Since 2002, Fargo's traffic engineering department has been working to transition from incandescent traffic lights to LED. To date, all 5,400 traffic lights have been replaced with LED's and 85% of the City's 2,400 pedestrian traffic lights have been replaced. This change has now reduced the City's annual electricity budget to run the lights by $30,000. LED lights also last much longer than typical incandescent bulbs, meaning fewer runs out to an intersection with a maintenance vehicle, thus, saving on fuel at the same time.

Metro Area Transit

The people at Metro Area Transit know that not only is fuel expensive, but it can have a negative impact on our environment. To reduce their carbon footprint MAT has implemented the following practices.

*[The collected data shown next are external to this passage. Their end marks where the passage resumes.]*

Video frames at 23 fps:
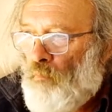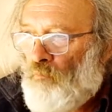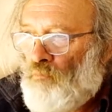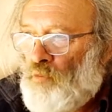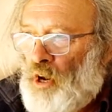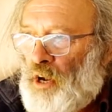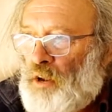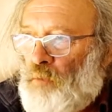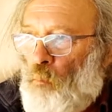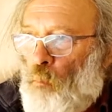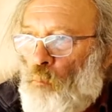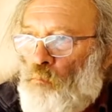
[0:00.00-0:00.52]

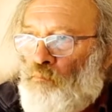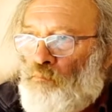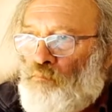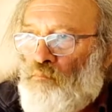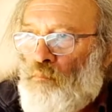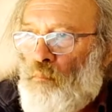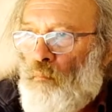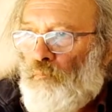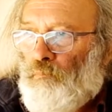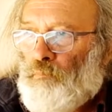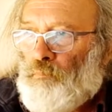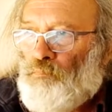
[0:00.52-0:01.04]
Right.
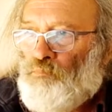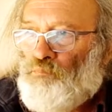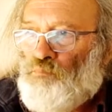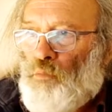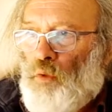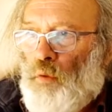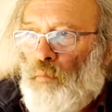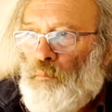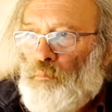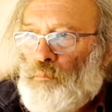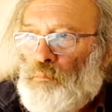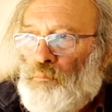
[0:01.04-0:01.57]

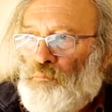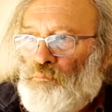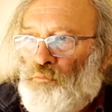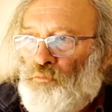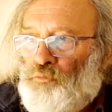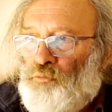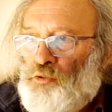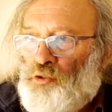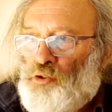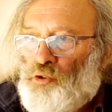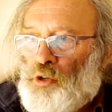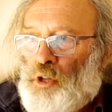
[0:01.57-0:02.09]

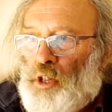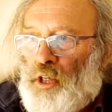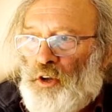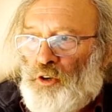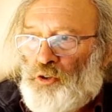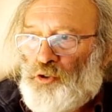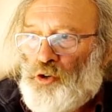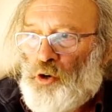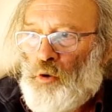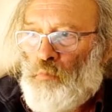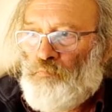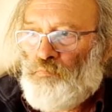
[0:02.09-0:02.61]

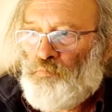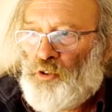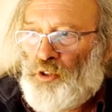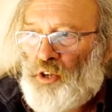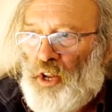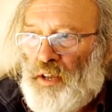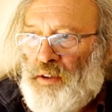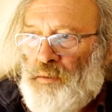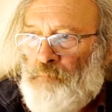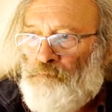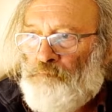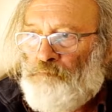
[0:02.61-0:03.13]
Fuselage
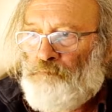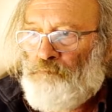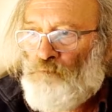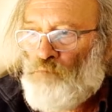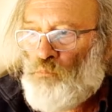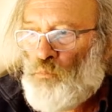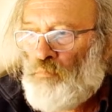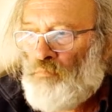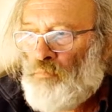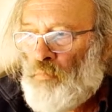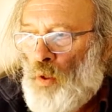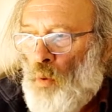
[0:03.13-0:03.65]
today.
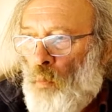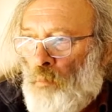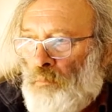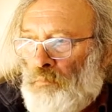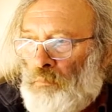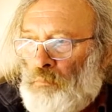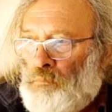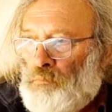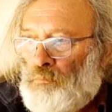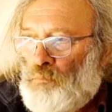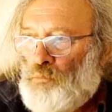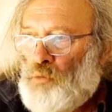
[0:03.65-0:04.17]

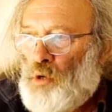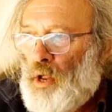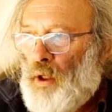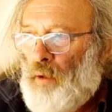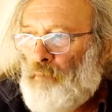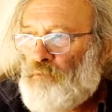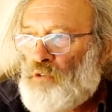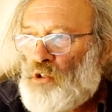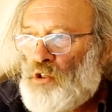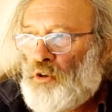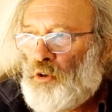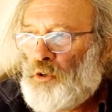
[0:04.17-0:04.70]
We're
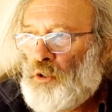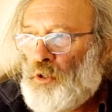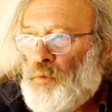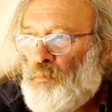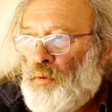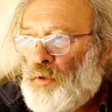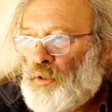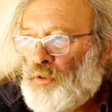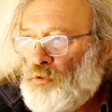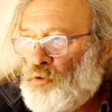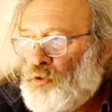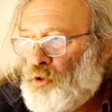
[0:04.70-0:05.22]
having a look at the
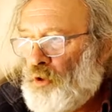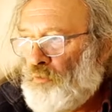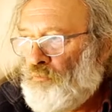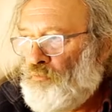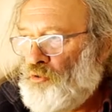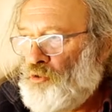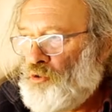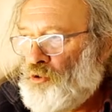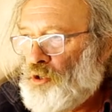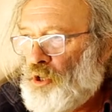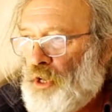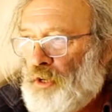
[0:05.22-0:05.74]
Puddleduck
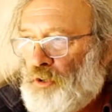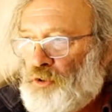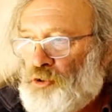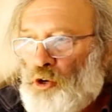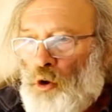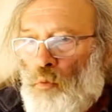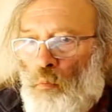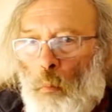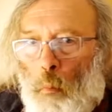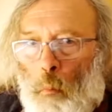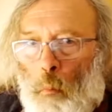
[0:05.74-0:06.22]
fuselage,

  • Fuel use: To reduce its carbon footprint, MAT uses 20% blended biodiesel fuel during summer months and 2% blended biodiesel fuel during the winter. 
  • Power generator: The Metro Transit garage has a power generator available to use during times of peak energy use to save on costs and reduce pressure on our power grids.
  • Water reclamation: Water in the MAT buswash is funneled into a tank where it is stored, cleaned and re-used. This helps save energy and water.
  • Hybrid buses: MAT is preparing to purchase 4 hybrid buses in 2010. These vehicles are powered by electricity and fuel which in turn reduces emissions.